(WHAT THIS TASK INVOLVES): Under this line are the records; repeat exactly the lines starting at the one containing "[00:05:14.10 to 00:05:15.10]" and ending at the one containing "[00:05:19.10 to 00:05:20.10]", omitting pictures.
::::::::::
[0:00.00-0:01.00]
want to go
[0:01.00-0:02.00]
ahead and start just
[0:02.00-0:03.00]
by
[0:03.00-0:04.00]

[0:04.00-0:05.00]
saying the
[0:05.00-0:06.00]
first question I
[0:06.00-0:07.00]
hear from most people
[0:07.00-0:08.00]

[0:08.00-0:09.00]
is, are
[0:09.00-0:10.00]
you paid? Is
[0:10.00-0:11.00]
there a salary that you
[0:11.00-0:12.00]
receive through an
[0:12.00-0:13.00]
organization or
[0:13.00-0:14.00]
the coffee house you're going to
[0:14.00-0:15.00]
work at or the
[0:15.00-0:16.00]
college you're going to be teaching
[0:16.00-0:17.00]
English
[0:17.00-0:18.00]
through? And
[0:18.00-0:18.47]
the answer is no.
::::::::::
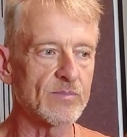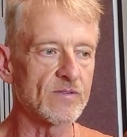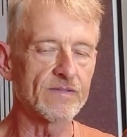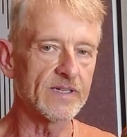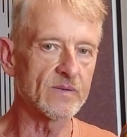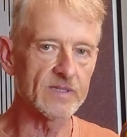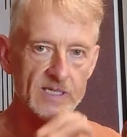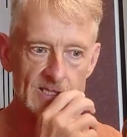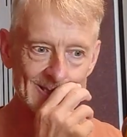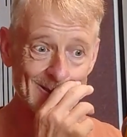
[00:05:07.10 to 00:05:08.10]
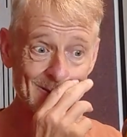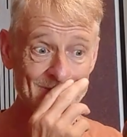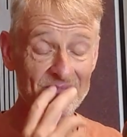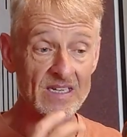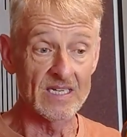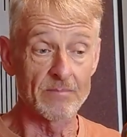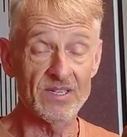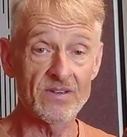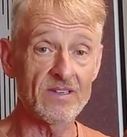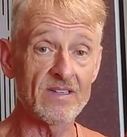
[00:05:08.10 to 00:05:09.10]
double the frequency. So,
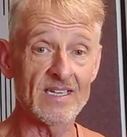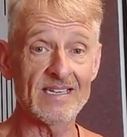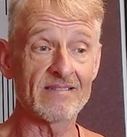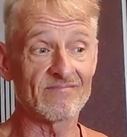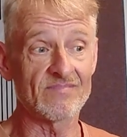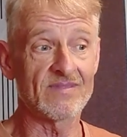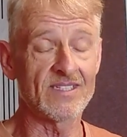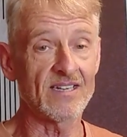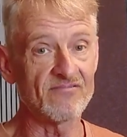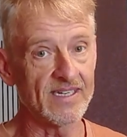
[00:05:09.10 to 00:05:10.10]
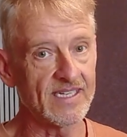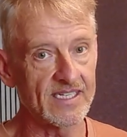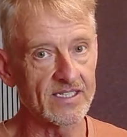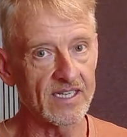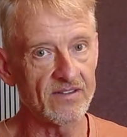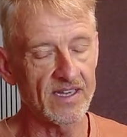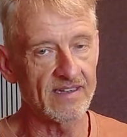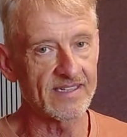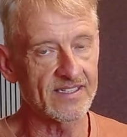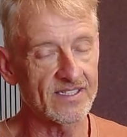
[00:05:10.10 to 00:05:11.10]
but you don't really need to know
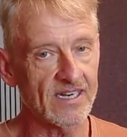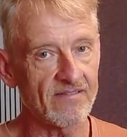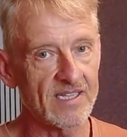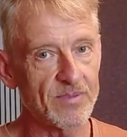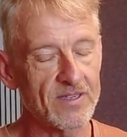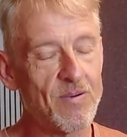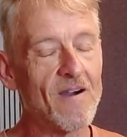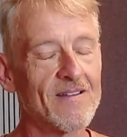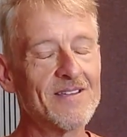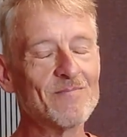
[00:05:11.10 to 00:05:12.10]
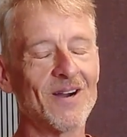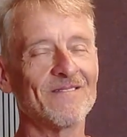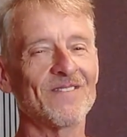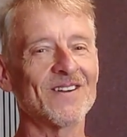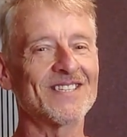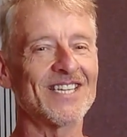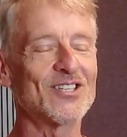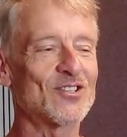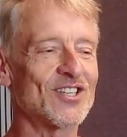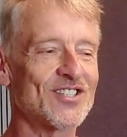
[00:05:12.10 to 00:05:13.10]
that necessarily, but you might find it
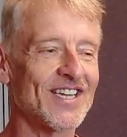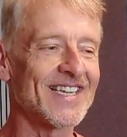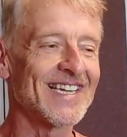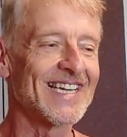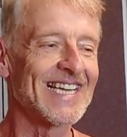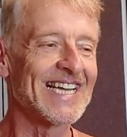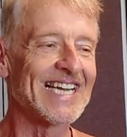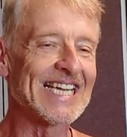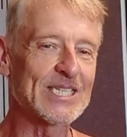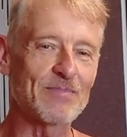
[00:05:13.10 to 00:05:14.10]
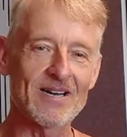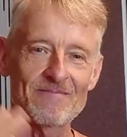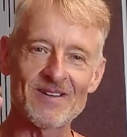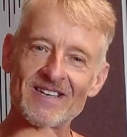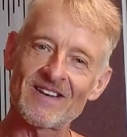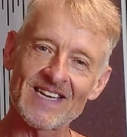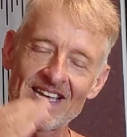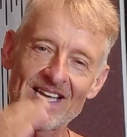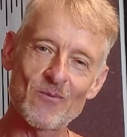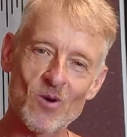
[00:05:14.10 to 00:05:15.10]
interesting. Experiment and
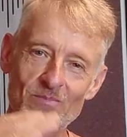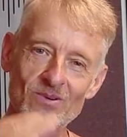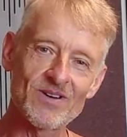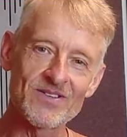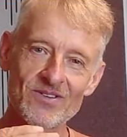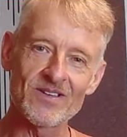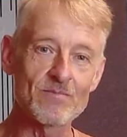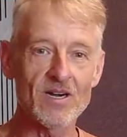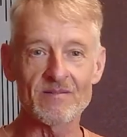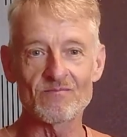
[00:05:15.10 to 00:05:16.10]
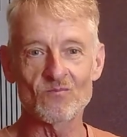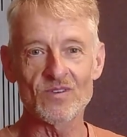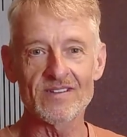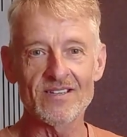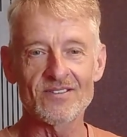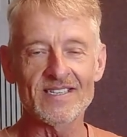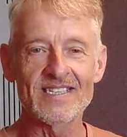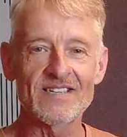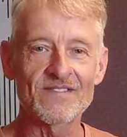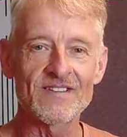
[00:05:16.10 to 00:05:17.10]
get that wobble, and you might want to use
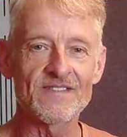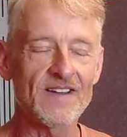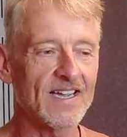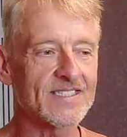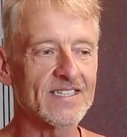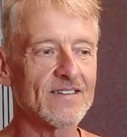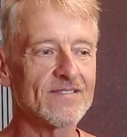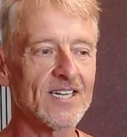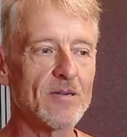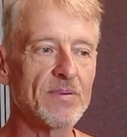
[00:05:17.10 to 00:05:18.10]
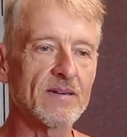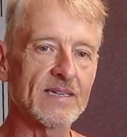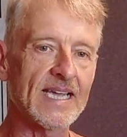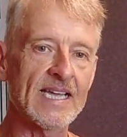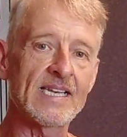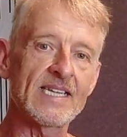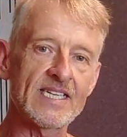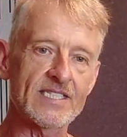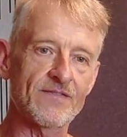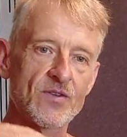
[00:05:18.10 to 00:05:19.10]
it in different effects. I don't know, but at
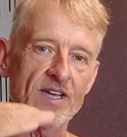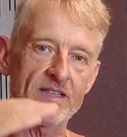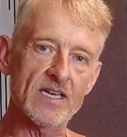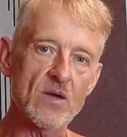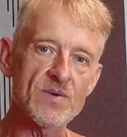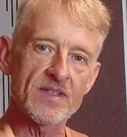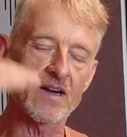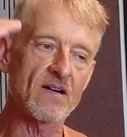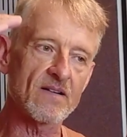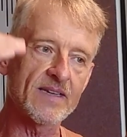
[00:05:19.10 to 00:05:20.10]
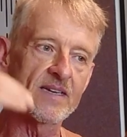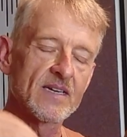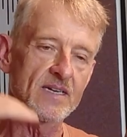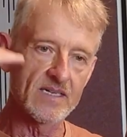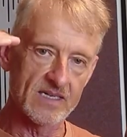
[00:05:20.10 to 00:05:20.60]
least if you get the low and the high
::::::::::
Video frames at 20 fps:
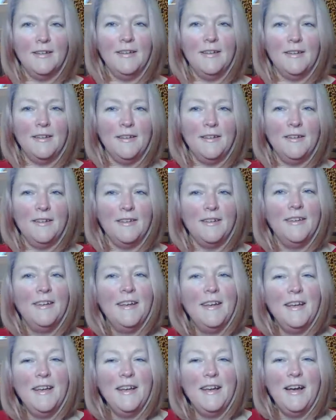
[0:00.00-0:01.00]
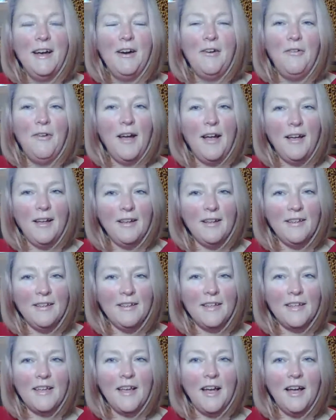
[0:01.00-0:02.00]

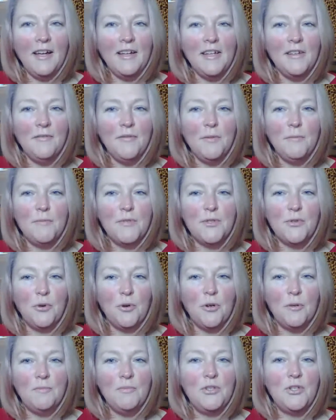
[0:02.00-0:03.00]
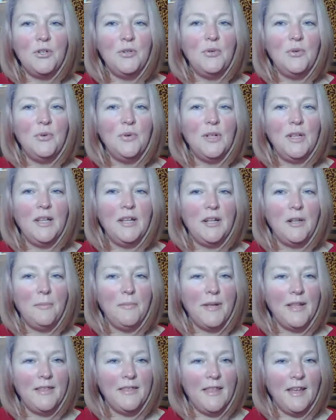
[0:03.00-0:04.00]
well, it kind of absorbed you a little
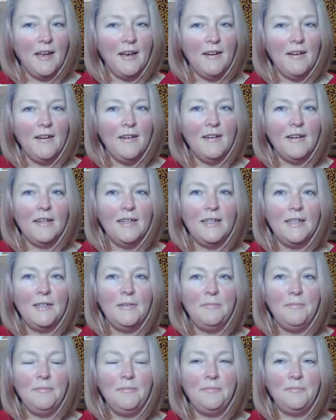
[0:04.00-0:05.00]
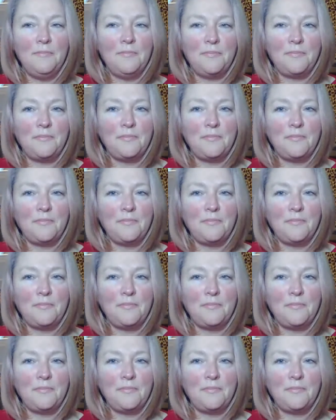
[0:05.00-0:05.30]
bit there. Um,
::::::::::
(ANSWER FOR THE TASK):
[00:05:14.10 to 00:05:15.10]
interesting. Experiment and
[00:05:15.10 to 00:05:16.10]
[00:05:16.10 to 00:05:17.10]
get that wobble, and you might want to use
[00:05:17.10 to 00:05:18.10]
[00:05:18.10 to 00:05:19.10]
it in different effects. I don't know, but at
[00:05:19.10 to 00:05:20.10]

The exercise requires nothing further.